To try and overcome the barrier, we have seen the introduction of dual licencing which allows firms to operate onshore (with an Emirati partner for this portion of the business) as well as offshore without the requirement of onshore business premises. Whilst we have seen this practice introduced in the likes of Abu Dhabi Global Market, Dubai International Financial Centre and Dubai Airport Free Zone, it has not become widely available in the other industrial and logistics Free Zones. The more rigid structure may have contributed to the tame growth rates we note above, compared to growth rates witnessed in other business sectors. For example, the business and financial services sector’s growth registered at 46% over the last decade compared to the aforementioned industry growth of 31%. To address this barrier which may be stifling foreign investment and to encourage further investment from multinational firms, the UAE Cabinet has approved a range of legislation which will ease investment laws in all of its seven Emirates.
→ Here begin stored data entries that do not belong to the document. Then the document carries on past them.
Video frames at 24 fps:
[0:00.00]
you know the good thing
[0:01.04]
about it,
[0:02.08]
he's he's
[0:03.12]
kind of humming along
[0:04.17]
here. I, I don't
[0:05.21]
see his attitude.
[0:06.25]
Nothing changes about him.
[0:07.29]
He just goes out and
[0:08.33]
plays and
Announced by HH Sheikh Mohammed bin Rashid Al Maktoum, the Vice President and the Prime Minister of the UAE and Dubai Ruler, the changes of note include allowing 100% foreign ownership of firms within the UAE outside of dedicated Free Zones.
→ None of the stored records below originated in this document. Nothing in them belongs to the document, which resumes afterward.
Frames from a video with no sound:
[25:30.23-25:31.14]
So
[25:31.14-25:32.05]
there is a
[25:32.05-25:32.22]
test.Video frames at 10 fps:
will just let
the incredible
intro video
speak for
Whilst the details of the proposed legislation are still to be released, such as the industries which are likely to receive 100% onshore ownership permissions, there are indicative signs that it is fairly likely that the industrial and logistics sector will be chosen as one of the selected sectors. Given the UAE’s status as a global hub and overall business-friendly environment, alongside the continued growth of the industrial and logistics sector both regionally and globally where the UAE is ranked first in the World Bank’s ease of doing a business survey across the Middle East and Africa.

These changes are likely to fuel demand for multi-national firms to set up regional operations to service not only the GCC countries, but also the wider MEASA region, particularly in the e-commerce sector as trends shift more towards online retailing. Whilst the above factors have impacted the sector, it is important to note that there have been other factors which may have also contributed to this slower than expected growth rate. Given the sharp fall in commodity prices from 2014 to early 2016 and lacklustre global economic and trade growth over the same time period demand for industrial and logistics facilities was particularly sparse. Most existing occupiers adopted a wait-and-see approach before committing to any expansion plans. 
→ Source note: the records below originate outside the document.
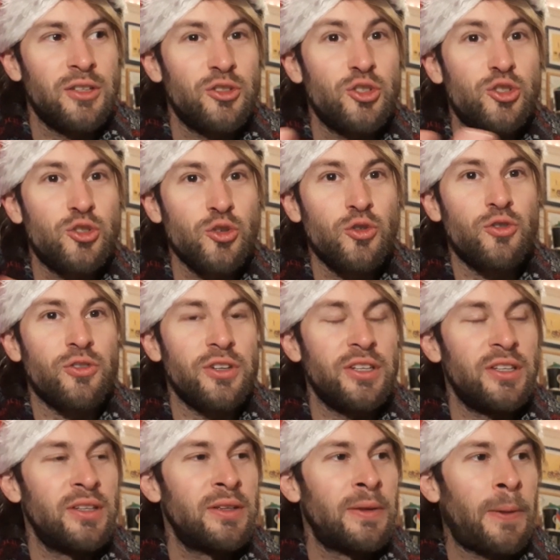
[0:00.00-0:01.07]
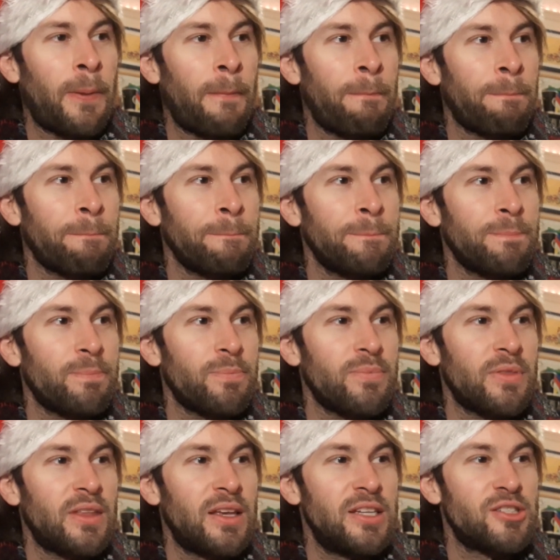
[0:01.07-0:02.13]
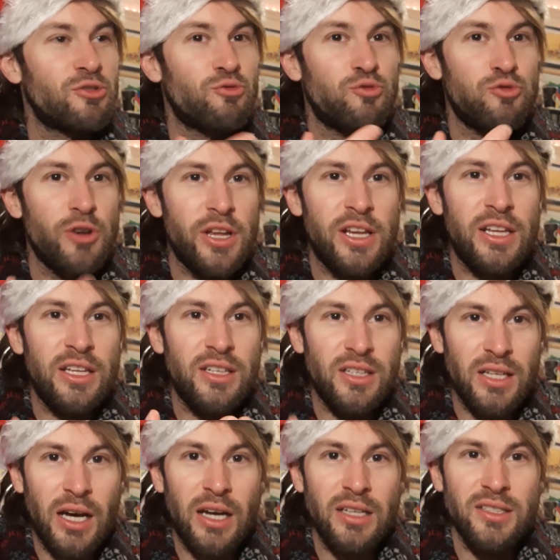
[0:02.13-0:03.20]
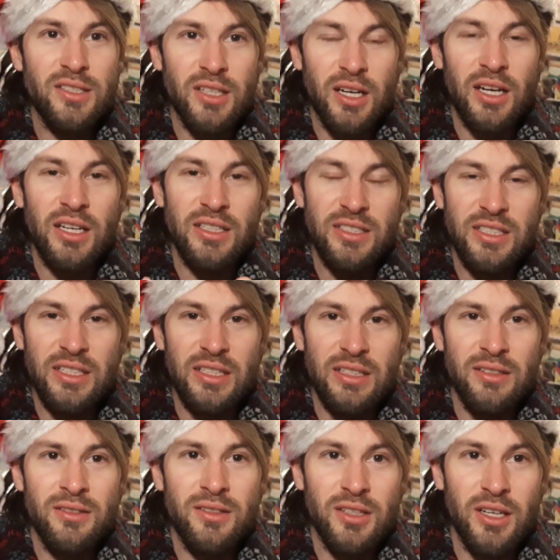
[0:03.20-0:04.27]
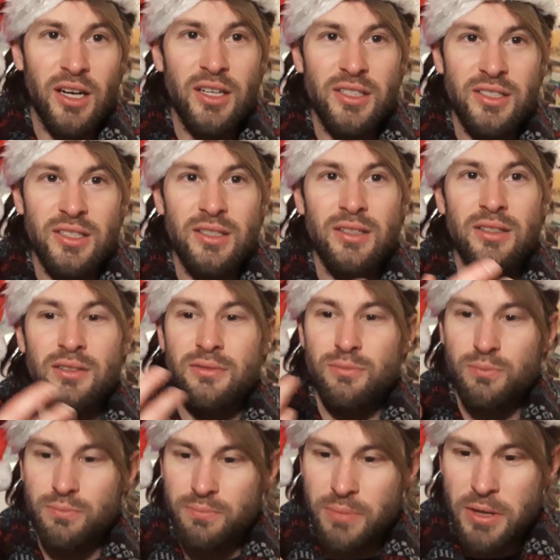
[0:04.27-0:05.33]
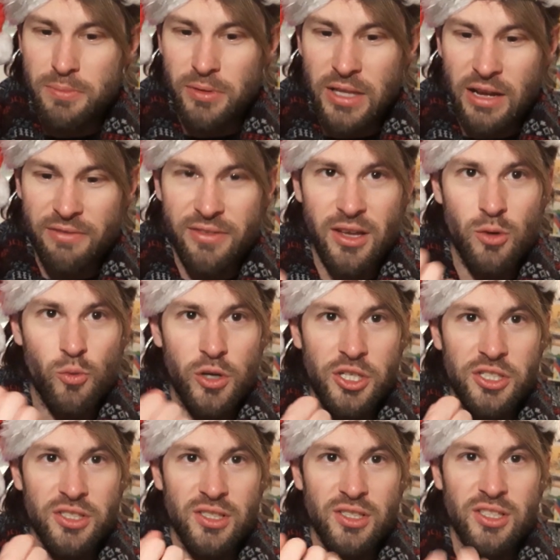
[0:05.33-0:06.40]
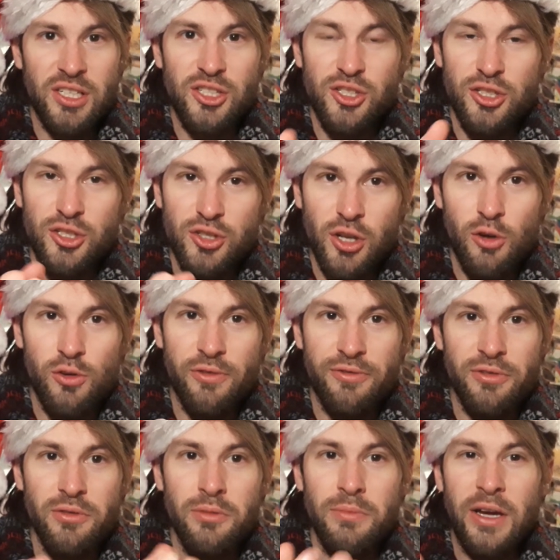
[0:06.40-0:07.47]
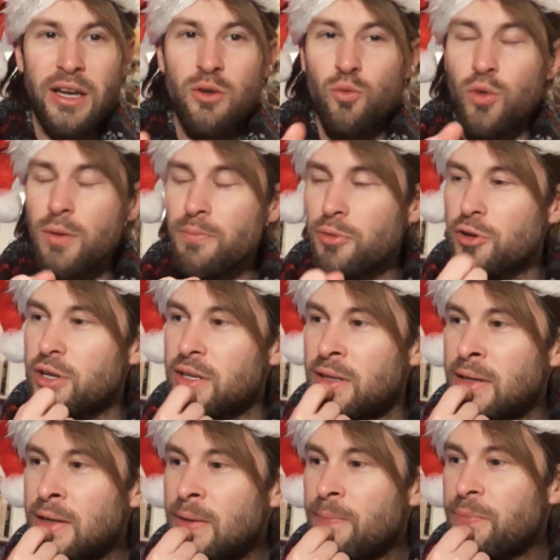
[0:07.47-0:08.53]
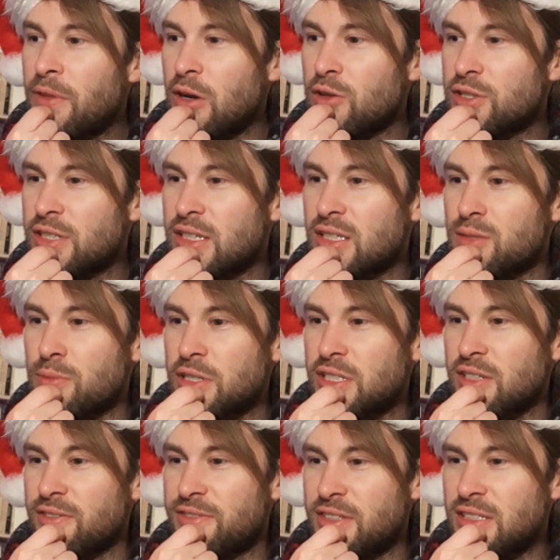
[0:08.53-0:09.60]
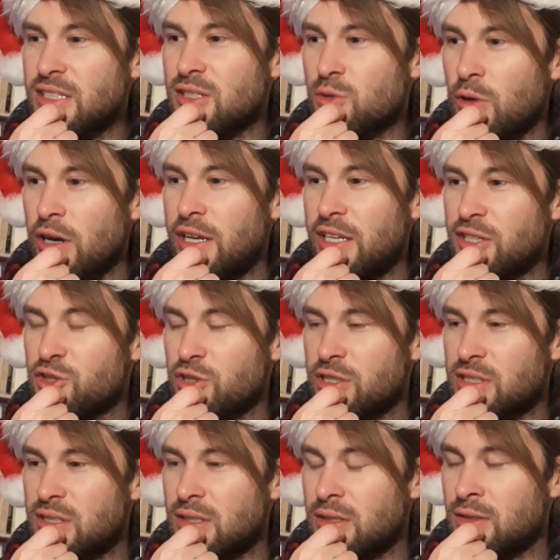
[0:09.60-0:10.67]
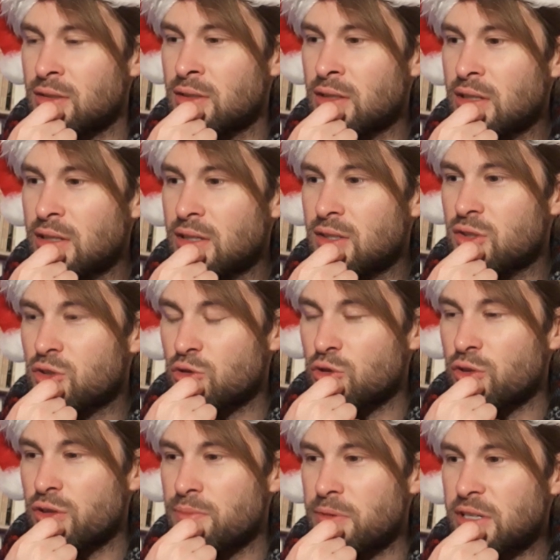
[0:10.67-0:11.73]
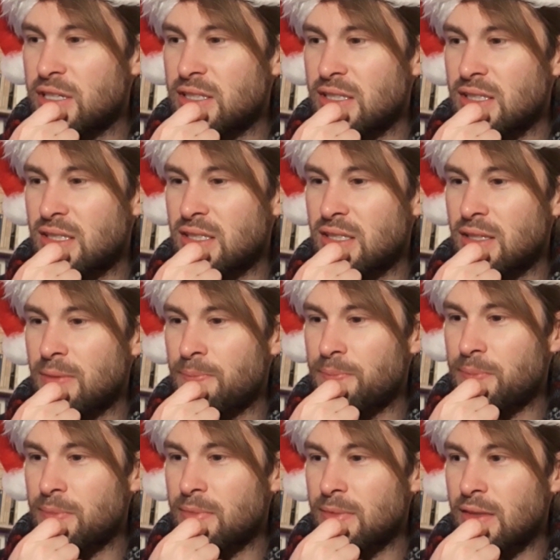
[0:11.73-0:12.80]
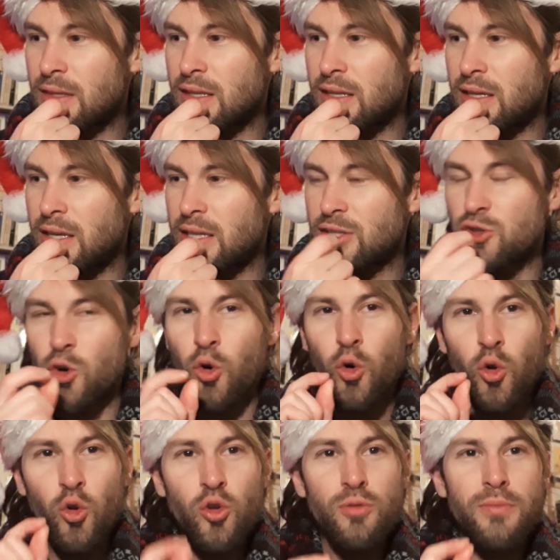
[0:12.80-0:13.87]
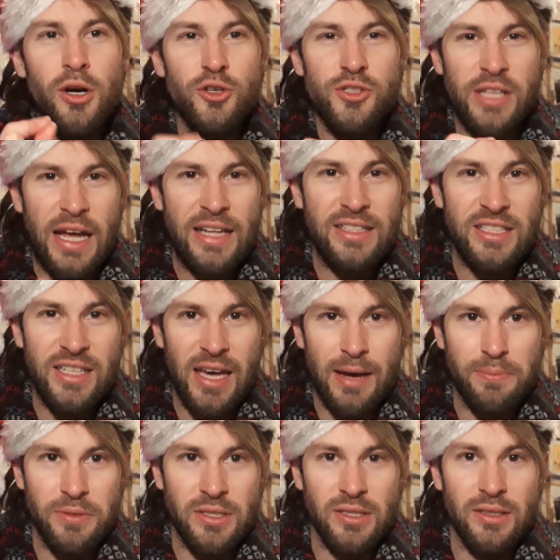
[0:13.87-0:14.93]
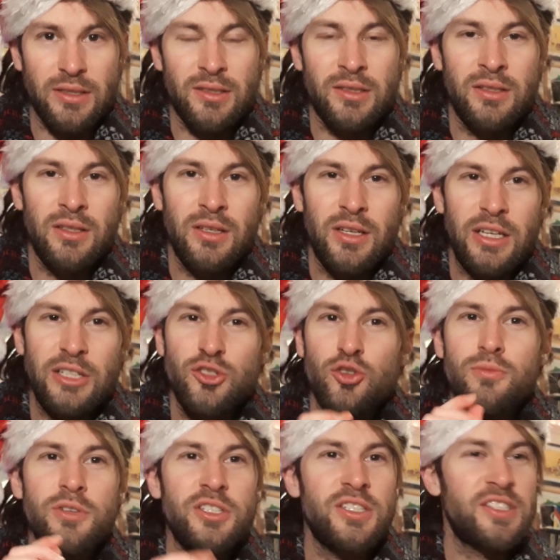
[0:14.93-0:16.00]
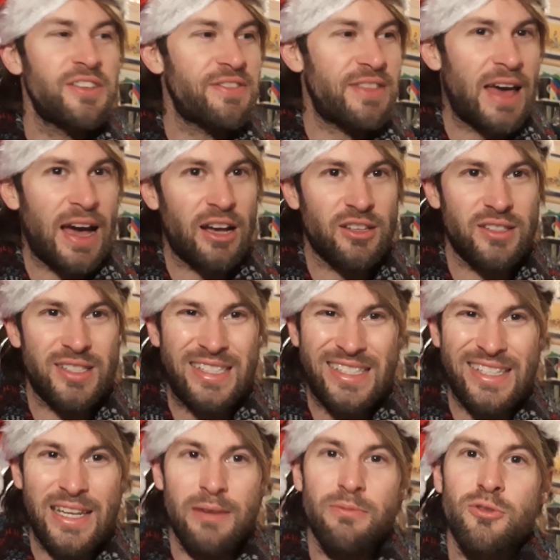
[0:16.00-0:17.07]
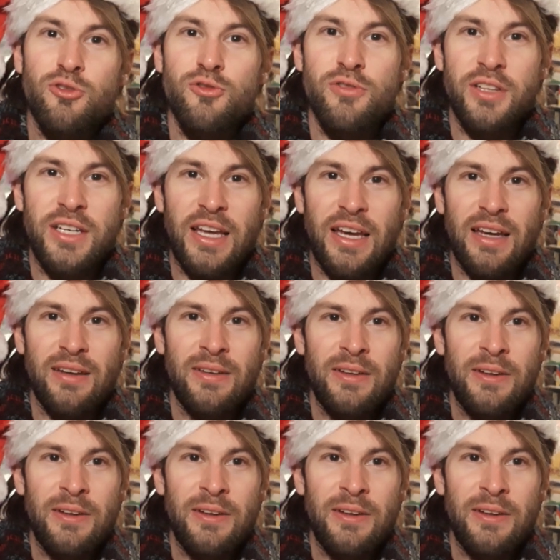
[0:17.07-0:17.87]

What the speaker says: The story is a really nice idea. The idea that people have their wishes essentially stolen from them. And at one point, I was thinking to myself, this is quite an interesting story because it's almost anti-capitalist. It's almost as if that slipped through the net.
However, mid-2017 seems to have been a turning point for the global economy which in turn has underpinned the growth in global trade volumes. This positive economic climate looks set to continue on the back of stronger global growth forecasts by the IMF, up 0.2% to 3.9% for both 2018 and 2019. This combined with 100% foreign ownership legislation, recent fiscal stimulus packages in both Abu Dhabi and Dubai, easing of business regulations and reduction in government fees for businesses, easing of residency and investment laws in the form of visas up to 10 years may mean we will see an increase in demand from residents and foreign investors. We expect to see this reflected in longer lease term commitments as a result of companies and investors committing to the region owing to the more generous visa opportunities for certain sectors. In turn, this will allow for mature investors such as REIT’s and funds to look more seriously at the region. As a result GDP growth for 2018 for the UAE is forecast to register at 3.3% up from the estimated 1.7% registered a year earlier. This is likely to be further supported by higher oil prices which reached up to US$80 in May, the highest level since November 2014.